The first albums Tommy Prine remembers buying with his own money were by OutKast and Gorillaz. To this day, he remains a steadfast fan of hip hop.

The son of singer/songwriter John Prine taught himself to play guitar while watching Dad’s fingers move along the fretboard, but he was a grownup before he realized he, too, was writing good songs. His musical goals changed.

Prine will be in the bay area Friday for an appearance at Skipper’s Smokehouse in Tampa. Find tickets at this link.

His first album, 2023’s This Far South, showed a maturity and dept even Tommy Prine didn’t originally think he had in him.

In 2024, Prine opened for Jason Isbell and Tyler Childers, was named one of Amazon Music’s 2023 Breakthrough Artists to Watch and debuted on the Grand Ole Opry.

Next, he released a cover of John Moreland’s “You Don’t Care For Me Enough To Cry.” His EP The Vinyl Sessions included “Long Way Down,” “Gandalf” and “Caught in the Wake.”

Tommy and his older brother Jack grew up in Tennessee, in Ireland – and in Gulfport, where his parents, John and Fiona, bought a house in 2005.

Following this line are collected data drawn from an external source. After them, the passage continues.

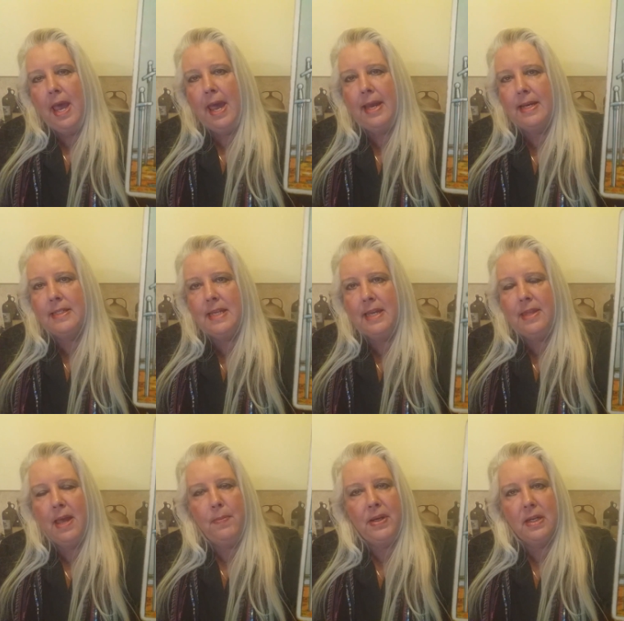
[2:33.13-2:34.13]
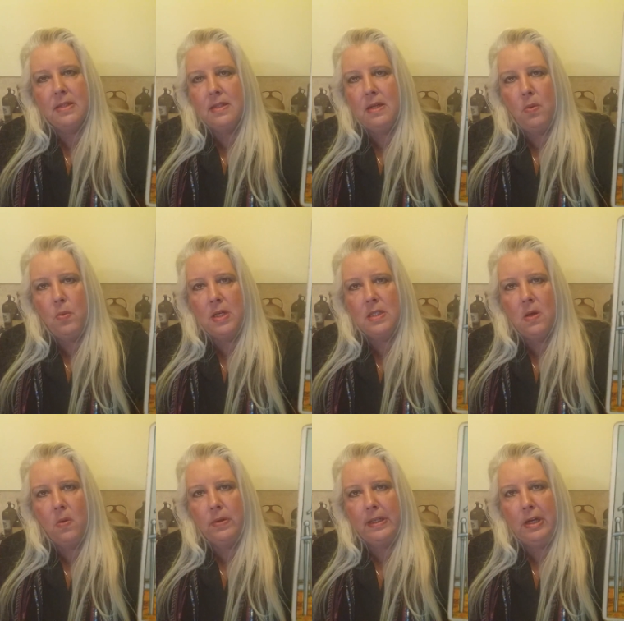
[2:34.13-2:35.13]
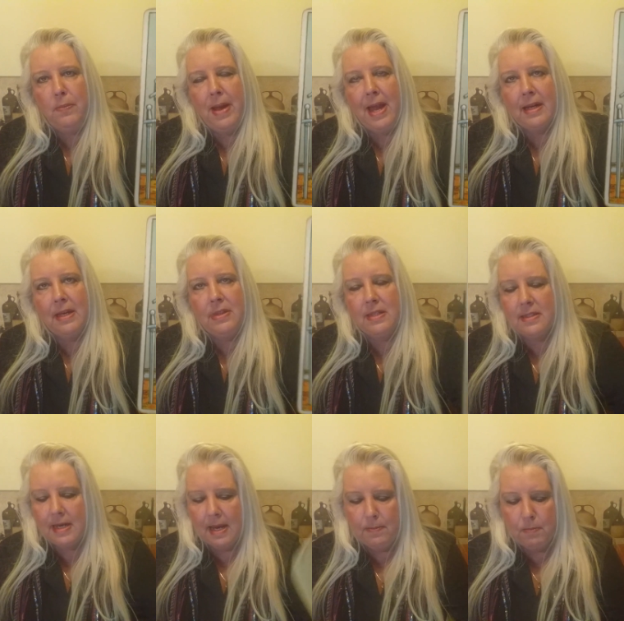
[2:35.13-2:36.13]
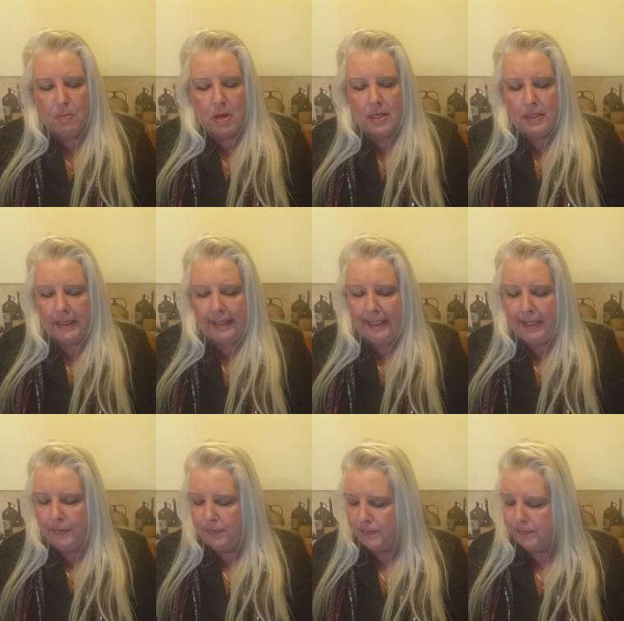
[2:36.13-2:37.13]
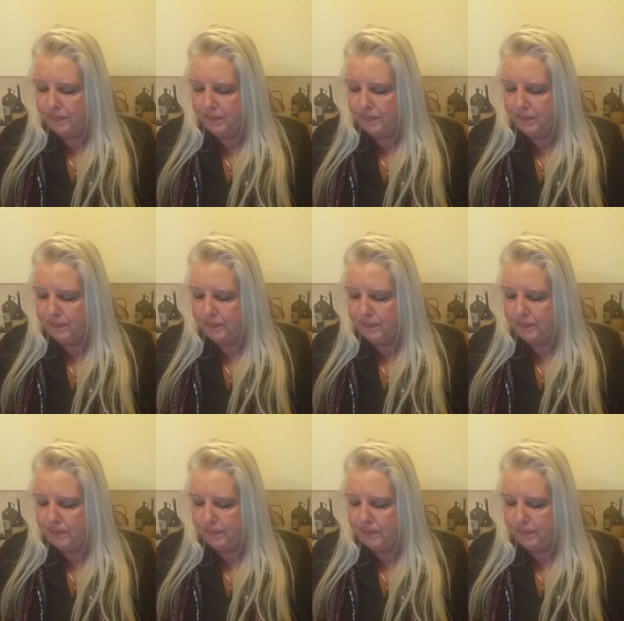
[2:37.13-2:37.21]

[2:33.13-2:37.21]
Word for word: And I say that because no one is holding you back at this time but you.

John loved Gulfport, and made lots of lasting friends in and around local beach towns. “It was like he landed in the landscape of one of his songs,” Fiona Prine said. “It was just magical to him.”

John Prine died in 2020, of complications from Covid-19.

In a 2023 Catalyst interview, Tommy Prine reflected on his father’s legacy, and how John’s seemingly tireless work ethic was rubbing off on him now that he’d taken the professional plunge.

“I feel like I understand him a whole lot more after I’ve been doing what he did,” he said. “Even just the feeling of returning home from the road and the sort of shell shock that feels like – I get why he was living in his own head most of the time.”

St. Pete Catalyst: What’s the ultimate compliment for you, as a writer and a performer? Is it when they say you remind them of your dad, or when they don’t mention your dad at all?

Tommy Prine: I think the ultimate compliment that I have received was from a young woman who very bluntly said “I have no clue who your dad is or your family but you were awesome.” It’s not that I don’t find it to be a compliment to be compared to my father, because if anyone is compared to him they are probably doing something special. I think it just means something different to me.”

Although the September/October 2024 hurricanes flooded the family’s Gulfport home, Fiona Prine said at the time it wouldn’t deter her from keeping a Suncoast residence.

“This was our home from home,” she said. “This is where John was able to actually have down time away from the road.

“People knew us, and we had amazing, incredible neighbors and friends. And John just absolutely adored it. I mean, walk to the beach, have a hot dog, say hello to a few neighbors – and honestly, it’s been a refuge for me since John died.

“I don’t know that I’ll be able to come back to that house, but I’ll continue to be in this area, somewhere.”

In 2021, she established The Hello in There Foundation, a charitable organization that raises money for organizations in need.

Along with MusicCares, Ella’s House and other nonprofits in and around the Nashville area, Hello in There has provided grants for the Gulfport Multipurpose Senior Center, Alpha House of Pinellas County, Friends of the Gulfport Library and First Contact, which awarded more than $136,000 in direct cash relief payments to hospitality workers, seniors and entertainers in the Gulfport area who were severely affected by Hurricanes Helene and Milton.